## Your goal
Task for the records below: please copy exactly, and only, the lines from the one containing "[00:00:03.00]" to the last line, both included, leaving out the pictures.

## Material for the task
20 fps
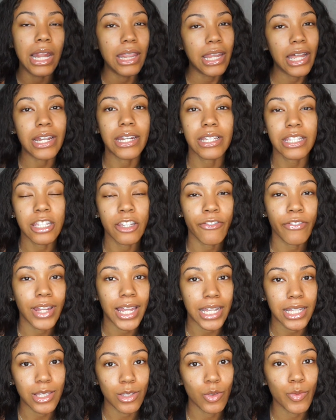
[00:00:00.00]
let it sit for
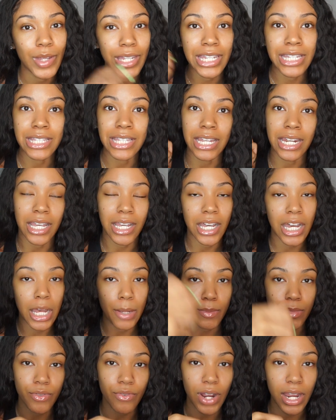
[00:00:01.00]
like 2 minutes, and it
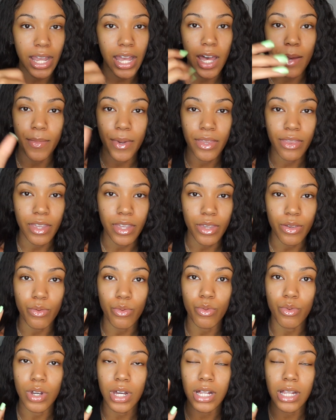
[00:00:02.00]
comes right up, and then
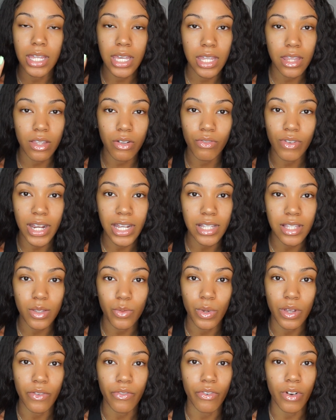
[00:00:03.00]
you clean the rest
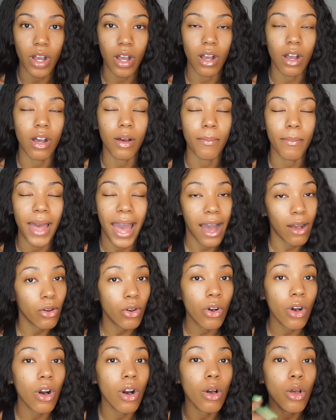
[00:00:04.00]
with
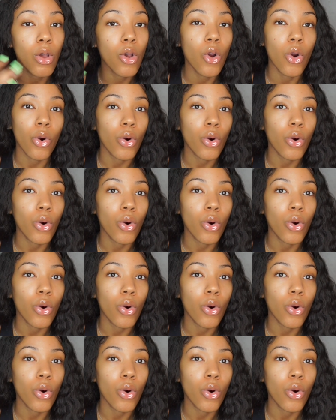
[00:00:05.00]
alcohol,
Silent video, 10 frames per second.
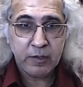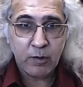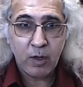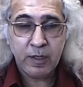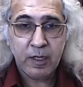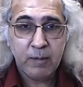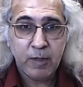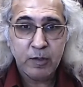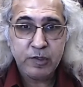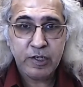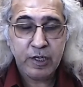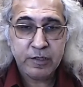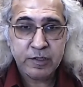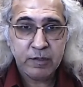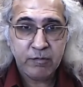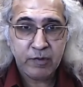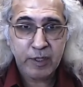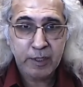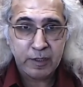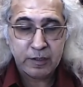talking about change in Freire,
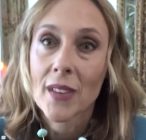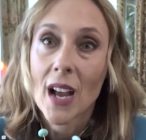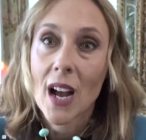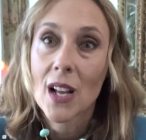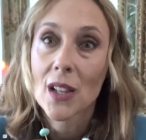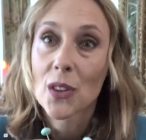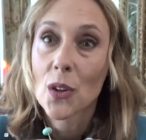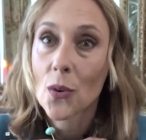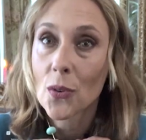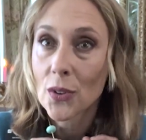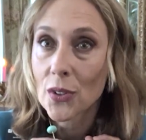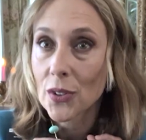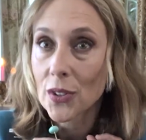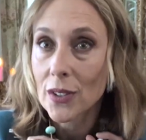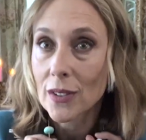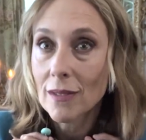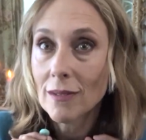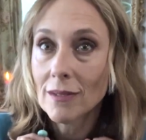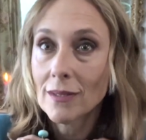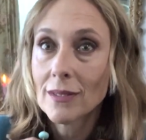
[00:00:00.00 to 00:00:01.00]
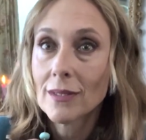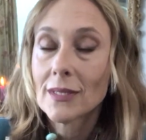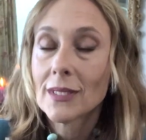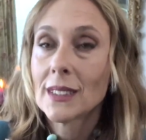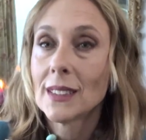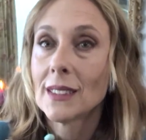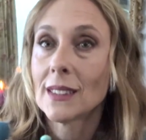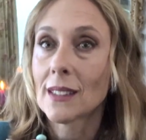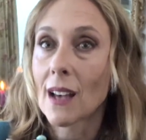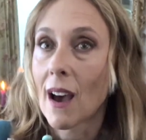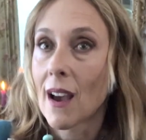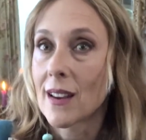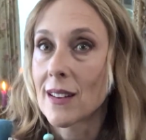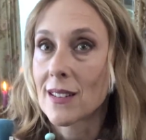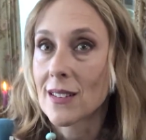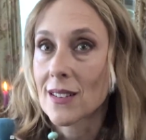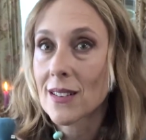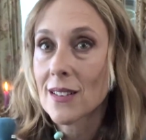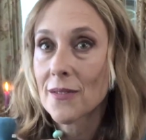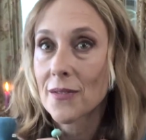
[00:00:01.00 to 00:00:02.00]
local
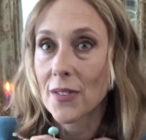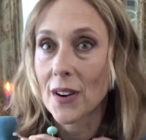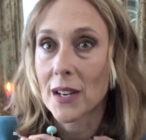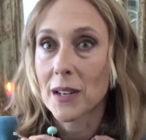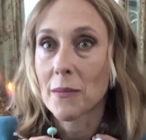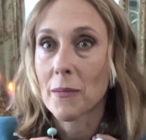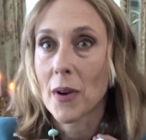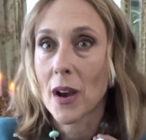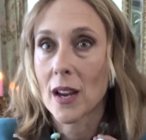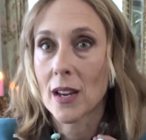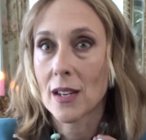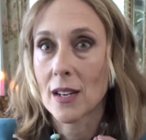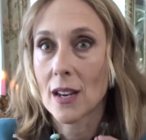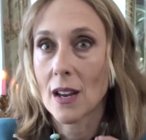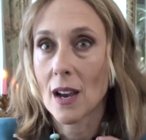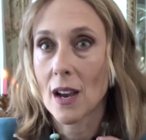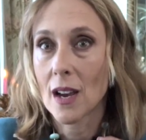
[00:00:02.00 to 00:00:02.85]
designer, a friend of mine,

## Output
[00:00:03.00]
you clean the rest
[00:00:04.00]
with
[00:00:05.00]
alcohol,
Silent video, 10 frames per second.
talking about change in Freire,
[00:00:00.00 to 00:00:01.00]
[00:00:01.00 to 00:00:02.00]
local
[00:00:02.00 to 00:00:02.85]
designer, a friend of mine,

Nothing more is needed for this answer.